Include in the output exactly the lines from the opening of the data through the line containing "[00:00:01.00 to 00:00:02.00]", and nothing more.

[[ SUPPLIED DATA, beginning ]]

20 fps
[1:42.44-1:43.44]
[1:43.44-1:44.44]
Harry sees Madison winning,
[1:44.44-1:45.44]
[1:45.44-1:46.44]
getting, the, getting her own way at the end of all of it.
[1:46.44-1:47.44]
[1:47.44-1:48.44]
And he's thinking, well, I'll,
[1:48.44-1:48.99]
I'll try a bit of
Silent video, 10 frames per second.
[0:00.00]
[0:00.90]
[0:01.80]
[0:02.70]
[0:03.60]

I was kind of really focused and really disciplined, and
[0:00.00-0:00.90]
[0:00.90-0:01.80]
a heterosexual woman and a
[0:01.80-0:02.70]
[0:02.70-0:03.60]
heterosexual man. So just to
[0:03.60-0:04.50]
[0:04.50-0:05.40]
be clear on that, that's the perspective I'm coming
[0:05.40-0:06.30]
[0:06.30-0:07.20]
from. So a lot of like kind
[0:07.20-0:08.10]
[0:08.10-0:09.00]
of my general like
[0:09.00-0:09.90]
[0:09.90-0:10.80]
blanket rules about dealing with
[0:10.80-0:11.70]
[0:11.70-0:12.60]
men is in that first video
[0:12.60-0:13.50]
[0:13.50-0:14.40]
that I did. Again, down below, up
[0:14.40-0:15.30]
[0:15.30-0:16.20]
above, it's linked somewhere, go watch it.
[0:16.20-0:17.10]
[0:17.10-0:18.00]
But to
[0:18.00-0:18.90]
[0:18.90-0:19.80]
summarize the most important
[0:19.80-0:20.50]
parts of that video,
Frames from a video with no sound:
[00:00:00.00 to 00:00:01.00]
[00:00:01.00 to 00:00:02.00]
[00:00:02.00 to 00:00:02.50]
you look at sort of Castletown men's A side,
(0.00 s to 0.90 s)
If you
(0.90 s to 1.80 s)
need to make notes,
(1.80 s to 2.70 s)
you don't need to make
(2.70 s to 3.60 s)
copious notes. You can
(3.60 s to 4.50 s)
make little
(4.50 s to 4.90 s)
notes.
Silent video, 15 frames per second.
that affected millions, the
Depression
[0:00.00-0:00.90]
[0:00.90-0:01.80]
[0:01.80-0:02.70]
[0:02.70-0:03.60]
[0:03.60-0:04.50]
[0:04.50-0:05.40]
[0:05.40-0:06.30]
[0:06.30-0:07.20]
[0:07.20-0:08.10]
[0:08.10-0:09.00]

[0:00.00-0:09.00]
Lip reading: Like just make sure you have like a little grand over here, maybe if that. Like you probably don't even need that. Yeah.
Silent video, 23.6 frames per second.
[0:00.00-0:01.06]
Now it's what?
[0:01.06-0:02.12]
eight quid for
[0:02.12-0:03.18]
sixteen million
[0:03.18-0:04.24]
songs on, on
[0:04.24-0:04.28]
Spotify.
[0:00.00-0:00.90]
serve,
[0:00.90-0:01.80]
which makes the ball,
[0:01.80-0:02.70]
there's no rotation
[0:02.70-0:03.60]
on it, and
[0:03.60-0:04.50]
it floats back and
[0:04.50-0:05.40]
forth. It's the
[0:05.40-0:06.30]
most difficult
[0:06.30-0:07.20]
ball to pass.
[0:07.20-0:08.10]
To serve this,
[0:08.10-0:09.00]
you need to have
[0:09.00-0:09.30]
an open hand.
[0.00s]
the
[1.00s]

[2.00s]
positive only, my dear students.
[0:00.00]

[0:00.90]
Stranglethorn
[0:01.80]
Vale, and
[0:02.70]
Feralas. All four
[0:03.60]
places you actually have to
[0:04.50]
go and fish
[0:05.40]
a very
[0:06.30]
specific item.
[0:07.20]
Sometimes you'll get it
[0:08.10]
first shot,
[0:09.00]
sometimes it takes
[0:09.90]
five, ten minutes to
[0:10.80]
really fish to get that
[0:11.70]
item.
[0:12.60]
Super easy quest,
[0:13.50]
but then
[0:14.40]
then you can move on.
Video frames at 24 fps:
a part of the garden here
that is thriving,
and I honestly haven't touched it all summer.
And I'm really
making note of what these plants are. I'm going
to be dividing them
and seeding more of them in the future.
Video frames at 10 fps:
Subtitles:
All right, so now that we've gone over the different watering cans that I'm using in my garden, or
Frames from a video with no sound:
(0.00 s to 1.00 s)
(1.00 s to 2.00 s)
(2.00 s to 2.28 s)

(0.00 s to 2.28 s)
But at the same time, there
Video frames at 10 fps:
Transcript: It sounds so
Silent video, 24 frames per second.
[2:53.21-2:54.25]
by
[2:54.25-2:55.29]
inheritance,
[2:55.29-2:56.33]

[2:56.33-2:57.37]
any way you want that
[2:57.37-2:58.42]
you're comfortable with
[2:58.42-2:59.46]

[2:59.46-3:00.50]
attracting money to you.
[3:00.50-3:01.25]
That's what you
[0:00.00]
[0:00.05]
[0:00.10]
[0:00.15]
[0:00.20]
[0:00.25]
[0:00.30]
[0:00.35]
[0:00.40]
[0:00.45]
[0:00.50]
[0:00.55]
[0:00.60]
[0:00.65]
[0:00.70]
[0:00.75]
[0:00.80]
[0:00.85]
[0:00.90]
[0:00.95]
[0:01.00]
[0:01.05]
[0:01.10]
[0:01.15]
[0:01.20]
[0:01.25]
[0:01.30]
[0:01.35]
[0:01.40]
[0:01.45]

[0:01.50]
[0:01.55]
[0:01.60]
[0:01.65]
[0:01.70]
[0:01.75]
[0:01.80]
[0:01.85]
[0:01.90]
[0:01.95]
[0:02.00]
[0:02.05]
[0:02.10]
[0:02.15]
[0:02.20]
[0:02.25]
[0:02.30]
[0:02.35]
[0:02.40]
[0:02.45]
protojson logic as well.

[[ SUPPLIED DATA, end ]]

:: EXPECTED ANSWER ::
20 fps
[1:42.44-1:43.44]
[1:43.44-1:44.44]
Harry sees Madison winning,
[1:44.44-1:45.44]
[1:45.44-1:46.44]
getting, the, getting her own way at the end of all of it.
[1:46.44-1:47.44]
[1:47.44-1:48.44]
And he's thinking, well, I'll,
[1:48.44-1:48.99]
I'll try a bit of
Silent video, 10 frames per second.
[0:00.00]
[0:00.90]
[0:01.80]
[0:02.70]
[0:03.60]

I was kind of really focused and really disciplined, and
[0:00.00-0:00.90]
[0:00.90-0:01.80]
a heterosexual woman and a
[0:01.80-0:02.70]
[0:02.70-0:03.60]
heterosexual man. So just to
[0:03.60-0:04.50]
[0:04.50-0:05.40]
be clear on that, that's the perspective I'm coming
[0:05.40-0:06.30]
[0:06.30-0:07.20]
from. So a lot of like kind
[0:07.20-0:08.10]
[0:08.10-0:09.00]
of my general like
[0:09.00-0:09.90]
[0:09.90-0:10.80]
blanket rules about dealing with
[0:10.80-0:11.70]
[0:11.70-0:12.60]
men is in that first video
[0:12.60-0:13.50]
[0:13.50-0:14.40]
that I did. Again, down below, up
[0:14.40-0:15.30]
[0:15.30-0:16.20]
above, it's linked somewhere, go watch it.
[0:16.20-0:17.10]
[0:17.10-0:18.00]
But to
[0:18.00-0:18.90]
[0:18.90-0:19.80]
summarize the most important
[0:19.80-0:20.50]
parts of that video,
Frames from a video with no sound:
[00:00:00.00 to 00:00:01.00]
[00:00:01.00 to 00:00:02.00]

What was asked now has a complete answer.